Why are these women even out protesting and complaining, anyway? Why are they so frantic about state-level changes that drastically restrict their rights to reproductive freedom? Why were so many young women lawyers showing up at airports to offer legal advice to those caught up in the administration's immigration ban? Wouldn't they be better off comparing lipstick and swapping tuna-casserole recipes? The right-wing TV host Tucker Carlson had Teen Vogue writer Lauren Duca on his Fox News show to talk about Ivanka Trump's role in her father's divisive policies. Failing to shoot holes in her argument, Mr. Carlson fell back on this: "You should stick to the thigh-high boots. You're better at that." She shot back, "You're a sexist pig." At least, I think that's what she said. Fox cut her audio.

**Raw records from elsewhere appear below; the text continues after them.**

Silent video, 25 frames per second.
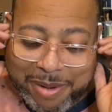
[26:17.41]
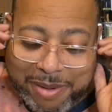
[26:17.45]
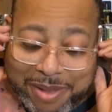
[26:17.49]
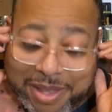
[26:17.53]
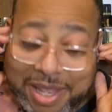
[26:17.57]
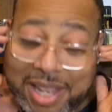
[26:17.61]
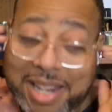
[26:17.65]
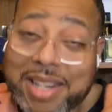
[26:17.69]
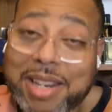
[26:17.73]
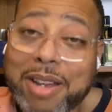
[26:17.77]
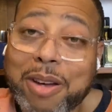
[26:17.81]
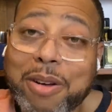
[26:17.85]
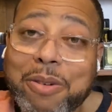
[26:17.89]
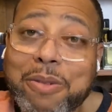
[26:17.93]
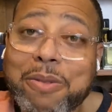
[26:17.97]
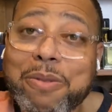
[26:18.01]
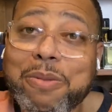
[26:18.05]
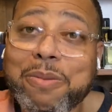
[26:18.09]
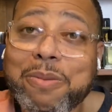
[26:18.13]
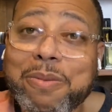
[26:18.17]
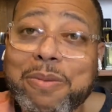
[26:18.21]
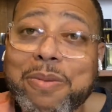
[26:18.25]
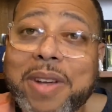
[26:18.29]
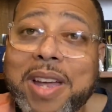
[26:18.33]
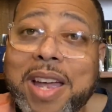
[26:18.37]
They don't
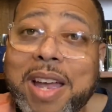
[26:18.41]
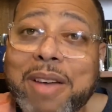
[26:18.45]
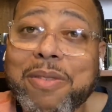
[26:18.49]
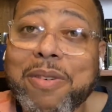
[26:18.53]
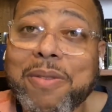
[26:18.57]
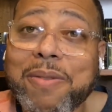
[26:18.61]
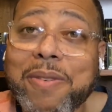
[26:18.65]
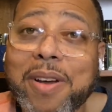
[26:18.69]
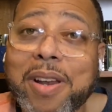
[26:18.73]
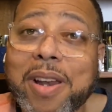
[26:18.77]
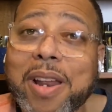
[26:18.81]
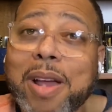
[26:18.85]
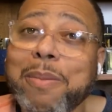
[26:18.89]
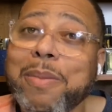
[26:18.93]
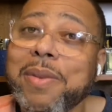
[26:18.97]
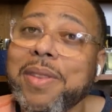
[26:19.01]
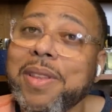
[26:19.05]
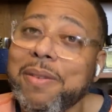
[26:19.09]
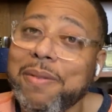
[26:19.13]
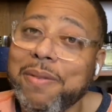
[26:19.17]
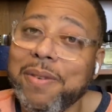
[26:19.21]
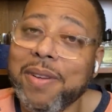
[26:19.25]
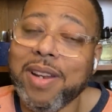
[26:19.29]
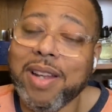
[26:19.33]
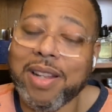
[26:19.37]
ever fall off, but
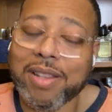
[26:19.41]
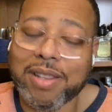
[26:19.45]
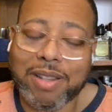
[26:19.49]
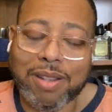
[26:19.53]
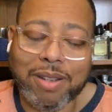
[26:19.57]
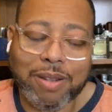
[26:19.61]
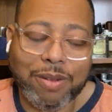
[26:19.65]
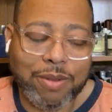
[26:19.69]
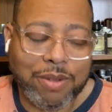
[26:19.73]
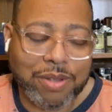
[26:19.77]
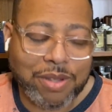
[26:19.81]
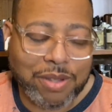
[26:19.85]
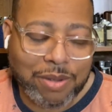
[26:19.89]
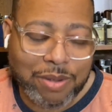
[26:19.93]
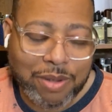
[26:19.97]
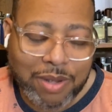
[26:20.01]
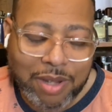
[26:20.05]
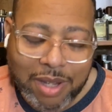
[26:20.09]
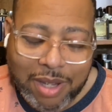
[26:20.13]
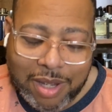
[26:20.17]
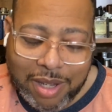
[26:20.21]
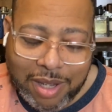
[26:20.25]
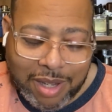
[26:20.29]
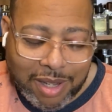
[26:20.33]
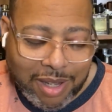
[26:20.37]
they feel like they're going to.
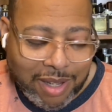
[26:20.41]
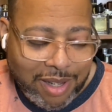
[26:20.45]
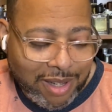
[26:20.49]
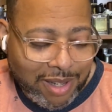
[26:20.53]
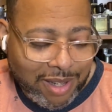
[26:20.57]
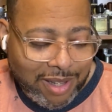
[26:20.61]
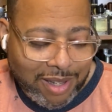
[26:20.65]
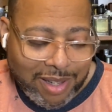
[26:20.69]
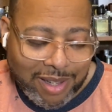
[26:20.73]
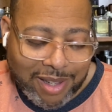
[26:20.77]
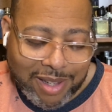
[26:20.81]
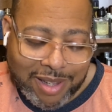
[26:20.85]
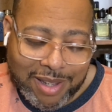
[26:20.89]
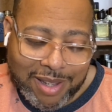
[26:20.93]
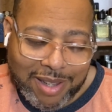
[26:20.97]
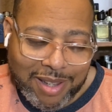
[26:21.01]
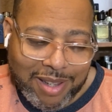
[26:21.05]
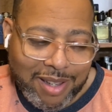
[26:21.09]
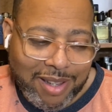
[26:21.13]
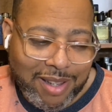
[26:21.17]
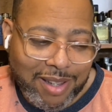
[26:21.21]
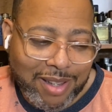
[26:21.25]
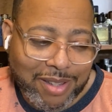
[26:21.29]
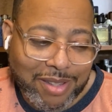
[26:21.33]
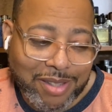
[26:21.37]

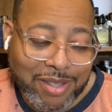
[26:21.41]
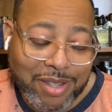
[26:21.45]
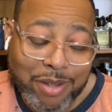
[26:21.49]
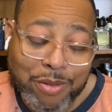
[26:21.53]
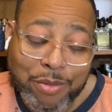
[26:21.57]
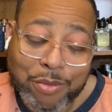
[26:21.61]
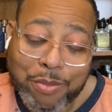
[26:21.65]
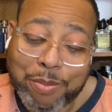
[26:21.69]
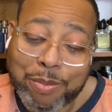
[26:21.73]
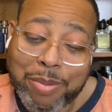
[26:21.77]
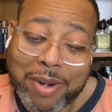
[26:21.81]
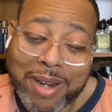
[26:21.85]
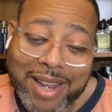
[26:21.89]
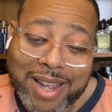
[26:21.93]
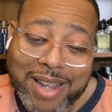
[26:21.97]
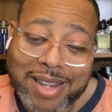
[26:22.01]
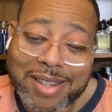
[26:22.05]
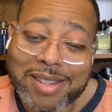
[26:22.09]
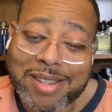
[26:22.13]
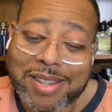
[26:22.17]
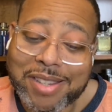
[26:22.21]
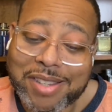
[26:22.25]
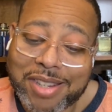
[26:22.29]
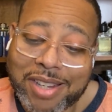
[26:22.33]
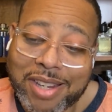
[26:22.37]
So blessed
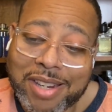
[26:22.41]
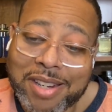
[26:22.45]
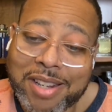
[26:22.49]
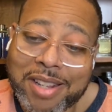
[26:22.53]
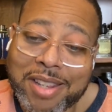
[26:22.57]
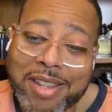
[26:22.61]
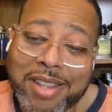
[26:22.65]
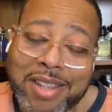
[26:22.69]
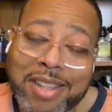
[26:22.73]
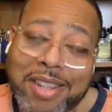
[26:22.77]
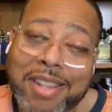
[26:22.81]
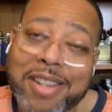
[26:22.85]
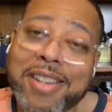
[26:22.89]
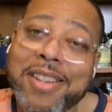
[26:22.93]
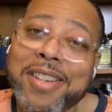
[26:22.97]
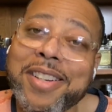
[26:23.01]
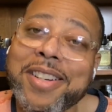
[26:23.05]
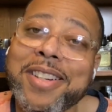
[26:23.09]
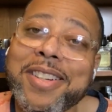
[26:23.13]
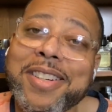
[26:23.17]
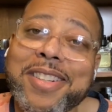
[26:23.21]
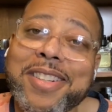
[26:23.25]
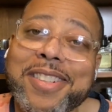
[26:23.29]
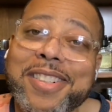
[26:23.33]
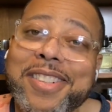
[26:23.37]
to see another year
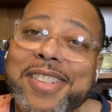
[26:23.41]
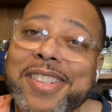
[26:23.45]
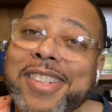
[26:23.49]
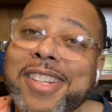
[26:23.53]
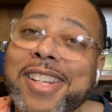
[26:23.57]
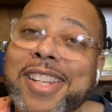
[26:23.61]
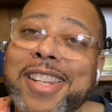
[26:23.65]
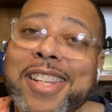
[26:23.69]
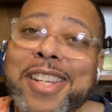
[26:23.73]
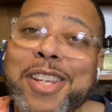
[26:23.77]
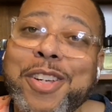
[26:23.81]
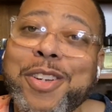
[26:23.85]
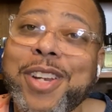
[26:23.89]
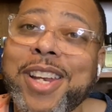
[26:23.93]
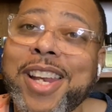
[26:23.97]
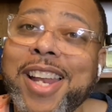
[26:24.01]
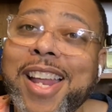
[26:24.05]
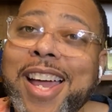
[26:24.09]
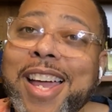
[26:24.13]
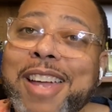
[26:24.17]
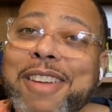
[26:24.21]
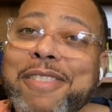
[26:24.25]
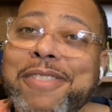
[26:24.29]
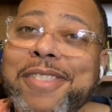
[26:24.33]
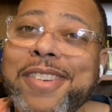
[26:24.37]
in
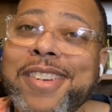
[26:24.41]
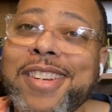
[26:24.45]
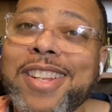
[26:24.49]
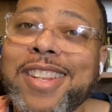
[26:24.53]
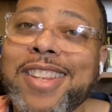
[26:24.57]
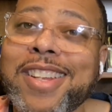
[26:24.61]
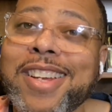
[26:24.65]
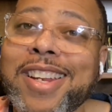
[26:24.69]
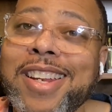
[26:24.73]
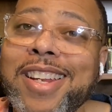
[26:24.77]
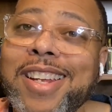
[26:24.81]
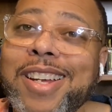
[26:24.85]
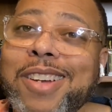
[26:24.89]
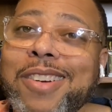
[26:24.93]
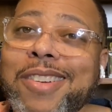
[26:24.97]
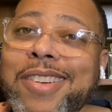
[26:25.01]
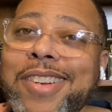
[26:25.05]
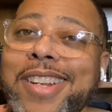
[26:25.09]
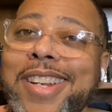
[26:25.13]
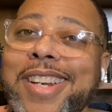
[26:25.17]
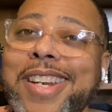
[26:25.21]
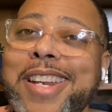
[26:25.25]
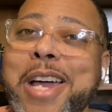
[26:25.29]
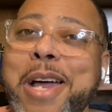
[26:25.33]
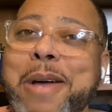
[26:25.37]
life, another click on the
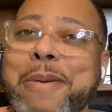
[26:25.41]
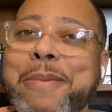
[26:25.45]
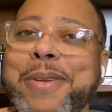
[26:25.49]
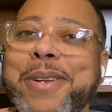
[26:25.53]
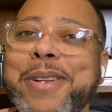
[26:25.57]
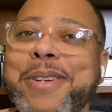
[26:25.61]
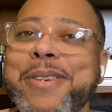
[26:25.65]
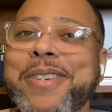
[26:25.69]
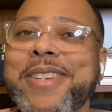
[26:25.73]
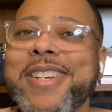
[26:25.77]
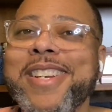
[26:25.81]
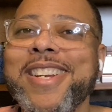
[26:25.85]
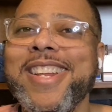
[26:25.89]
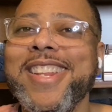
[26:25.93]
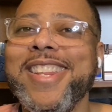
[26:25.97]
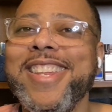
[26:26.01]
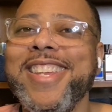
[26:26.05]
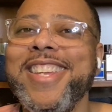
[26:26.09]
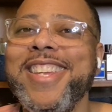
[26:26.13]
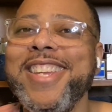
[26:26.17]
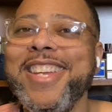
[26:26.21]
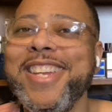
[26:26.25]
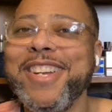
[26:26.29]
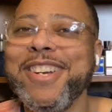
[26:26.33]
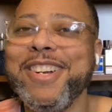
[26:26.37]
Domino, another
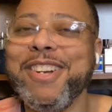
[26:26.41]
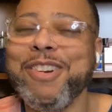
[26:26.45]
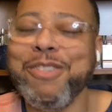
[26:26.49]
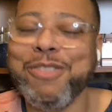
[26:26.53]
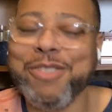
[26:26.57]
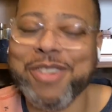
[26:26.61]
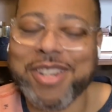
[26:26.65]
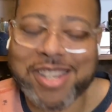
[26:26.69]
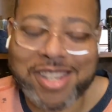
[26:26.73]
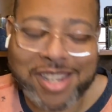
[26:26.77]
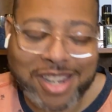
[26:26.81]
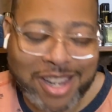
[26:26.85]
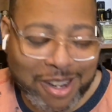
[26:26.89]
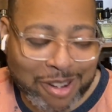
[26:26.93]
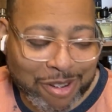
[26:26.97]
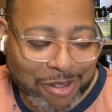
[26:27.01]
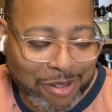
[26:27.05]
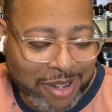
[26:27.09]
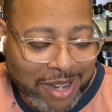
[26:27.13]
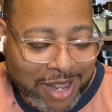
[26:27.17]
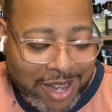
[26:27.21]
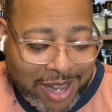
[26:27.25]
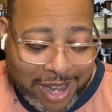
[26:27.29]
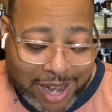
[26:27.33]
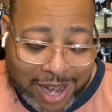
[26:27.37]
year on the channel.
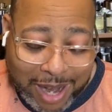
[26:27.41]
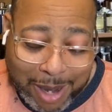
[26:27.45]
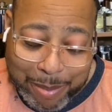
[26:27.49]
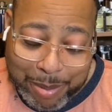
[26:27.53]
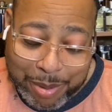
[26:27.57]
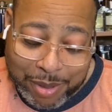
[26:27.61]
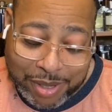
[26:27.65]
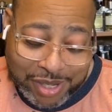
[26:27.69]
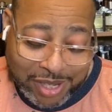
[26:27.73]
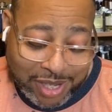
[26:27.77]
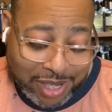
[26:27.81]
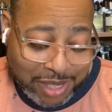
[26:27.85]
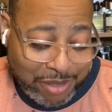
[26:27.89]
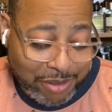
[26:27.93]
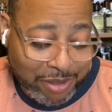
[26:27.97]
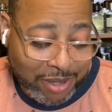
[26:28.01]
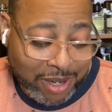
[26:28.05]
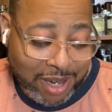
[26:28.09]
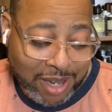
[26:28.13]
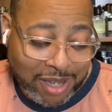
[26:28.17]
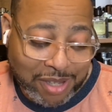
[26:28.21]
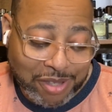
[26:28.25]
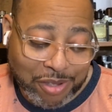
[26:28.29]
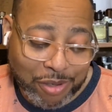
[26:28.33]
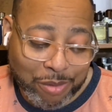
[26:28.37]
I appreciate you
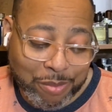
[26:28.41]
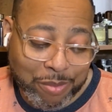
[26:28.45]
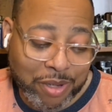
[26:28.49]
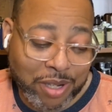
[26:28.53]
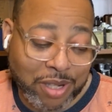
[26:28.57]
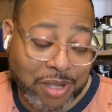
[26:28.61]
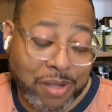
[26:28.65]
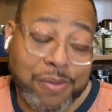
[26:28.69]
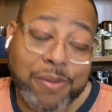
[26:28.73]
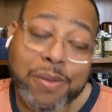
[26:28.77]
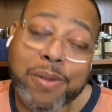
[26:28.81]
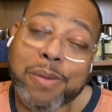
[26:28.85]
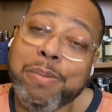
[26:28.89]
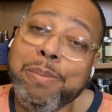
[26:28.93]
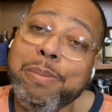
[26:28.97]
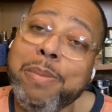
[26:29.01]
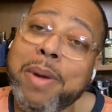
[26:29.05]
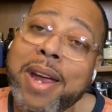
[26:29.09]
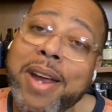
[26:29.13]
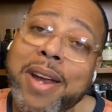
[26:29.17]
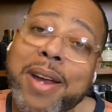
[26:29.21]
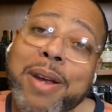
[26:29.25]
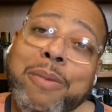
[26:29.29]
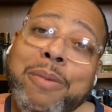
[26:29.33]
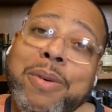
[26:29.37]
guys so much for
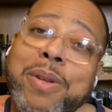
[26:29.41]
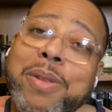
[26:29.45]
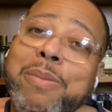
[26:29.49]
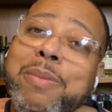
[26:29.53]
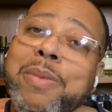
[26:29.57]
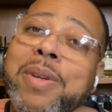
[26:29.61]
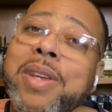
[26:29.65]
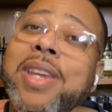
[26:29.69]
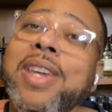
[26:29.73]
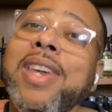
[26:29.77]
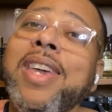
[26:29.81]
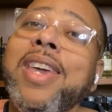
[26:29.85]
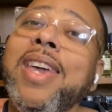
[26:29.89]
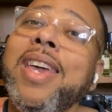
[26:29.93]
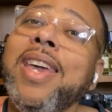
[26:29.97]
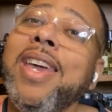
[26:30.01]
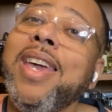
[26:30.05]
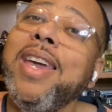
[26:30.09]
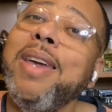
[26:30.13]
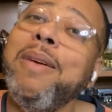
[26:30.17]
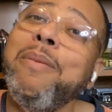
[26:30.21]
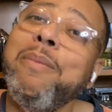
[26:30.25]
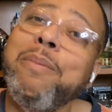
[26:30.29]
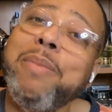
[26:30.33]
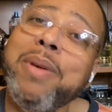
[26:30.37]
bearing with me
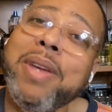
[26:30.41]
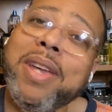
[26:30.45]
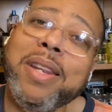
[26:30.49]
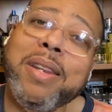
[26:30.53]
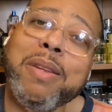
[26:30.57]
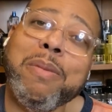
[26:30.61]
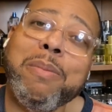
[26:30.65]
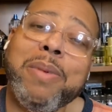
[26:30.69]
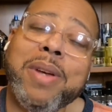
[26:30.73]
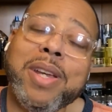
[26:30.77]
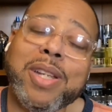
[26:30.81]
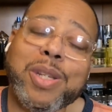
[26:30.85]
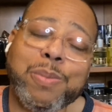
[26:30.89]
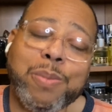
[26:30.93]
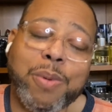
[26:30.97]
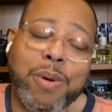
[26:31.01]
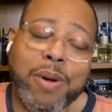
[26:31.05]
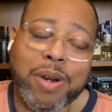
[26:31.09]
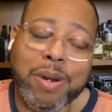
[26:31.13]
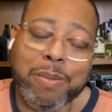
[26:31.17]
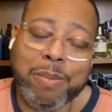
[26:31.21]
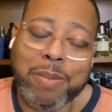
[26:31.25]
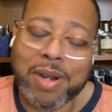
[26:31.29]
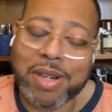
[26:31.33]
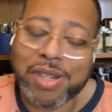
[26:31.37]
and being the best
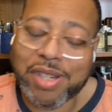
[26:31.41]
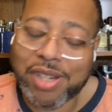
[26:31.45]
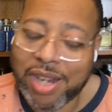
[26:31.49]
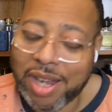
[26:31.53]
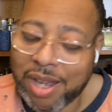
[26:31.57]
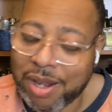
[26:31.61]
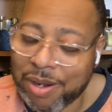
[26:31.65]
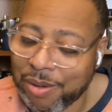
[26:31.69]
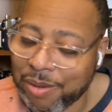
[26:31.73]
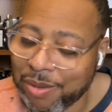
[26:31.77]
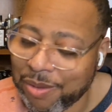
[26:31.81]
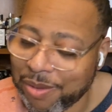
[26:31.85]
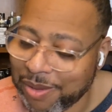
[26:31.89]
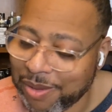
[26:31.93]
part of my channel.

Teen Vogue is the resistance now, as is Cosmopolitan magazine, which ran one of the toughest interviews with Ivanka Trump, on her father's family leave policy (a policy that oddly does not seem a priority for this administration). Saturday Night Live, loud and obnoxious, leads the way. Reportedly, the thing that Mr. Trump found most infuriating about SNL's portrait of press secretary Sean Spicer is not that he was portrayed as vein-popping bearer of false witness, but that he was portrayed by a woman, Melissa McCarthy. Oh, the shame!

Then there is Senator Warren, who is used to long, drawn-out ground wars, and to critics accusing her of being a shrill grandstander. The last chapter of her 2014 memoir, A Fighting Chance, is titled "Fighting Again … and Again." In the book, she writes about being perceived as unlikeable, too strident in her criticism of the tax breaks given to banks and corporations. She is up for re-election in 2018; perhaps she'll reprint the T-shirts from her first campaign, which read, "the best senator money can't buy."

Now, of course, she's been handed an even better slogan. One day we'll look back and see how the opposition grew and tried to silence Ms. Warren and the mouthy sisterhood. Nevertheless, they persisted.